Food inflation in PCE price index, which only “consists of food and beverages purchased for off-premises consumption” but excluding food services such as purchased meals and beverages, also shows a clear decelerating trend.

It is interesting to see that, comparatively, the food index in CPI, even if we only focus on the food away from home index, still failed to show such a clear down trend as of March (though the YoY growth are in very similar rate in March now).

The PCE price index relelase followed the advance estimate of Q1 GDP for the US, which shows a 1.1% annualized growth rate from the previous quarter. That is a slow down from Q4’s 2.6% and missed market expectation of 2%.

These two reports generated concerns that the US economy is facing a mild stagnation — that the economy is entering a period of slowdown while the Fed failed to timely send inflation back down to below its 2% traget.

Digging in the GDP figures, they show that, on one hand, consumption expenditure is still expanding at a 3.7% rate, fastest since 2021 Q2, showing consumer demand has yet been subdued.

On the other hand, private investment suffered a sharp contraction in the quarter, falling at a 12.5% annualized rate.
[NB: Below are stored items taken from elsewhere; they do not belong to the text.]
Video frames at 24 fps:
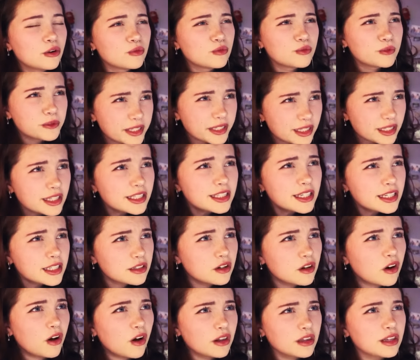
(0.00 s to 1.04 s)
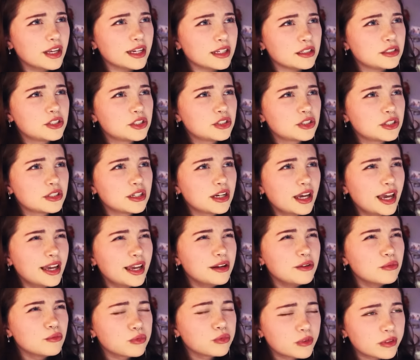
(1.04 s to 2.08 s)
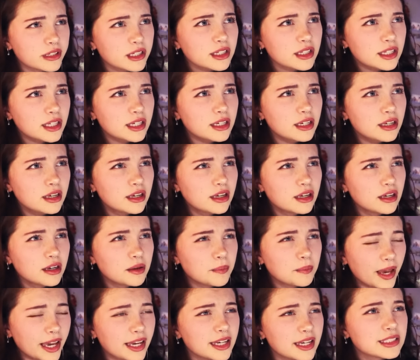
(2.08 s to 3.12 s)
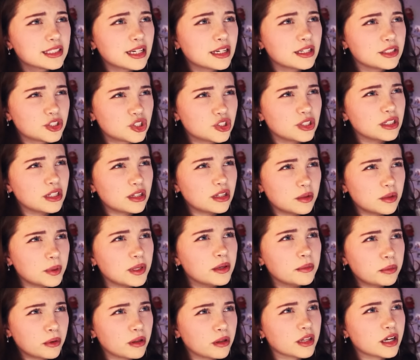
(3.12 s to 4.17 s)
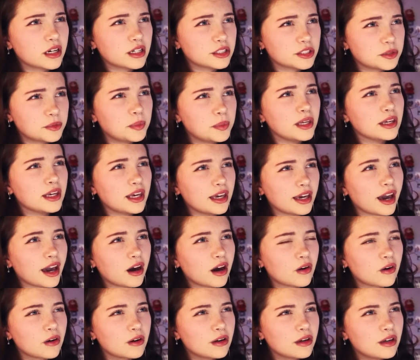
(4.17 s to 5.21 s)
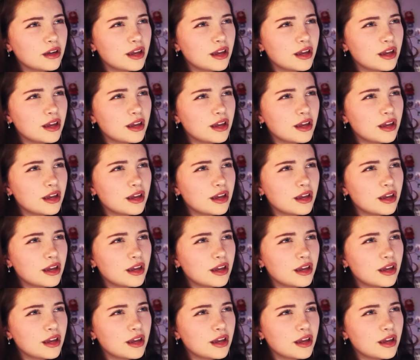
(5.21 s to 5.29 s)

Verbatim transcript: really acknowledge and really pay attention to the people that are speaking out.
The freefall in investment was mostly a result of companies drawing down inventory, which contributed 2.26 percentage point reduction in the headline GDP figure.

Companies clearing their inventory may reflect a pessimistic sentiment among business owners, as they worry an economic downturn can hurt their bottom-line in a near future.

So the US economy is currently in a delicate position: the business sector is seemingly feeling wary about an upcoming recession as the Fed’s rate hike started to squeeze their operations, but the statistics still shows booming consumer demand at the moment.

The pressing question right now is therefore — when will the consumption boom ends and whether inflation will die down faster than demand?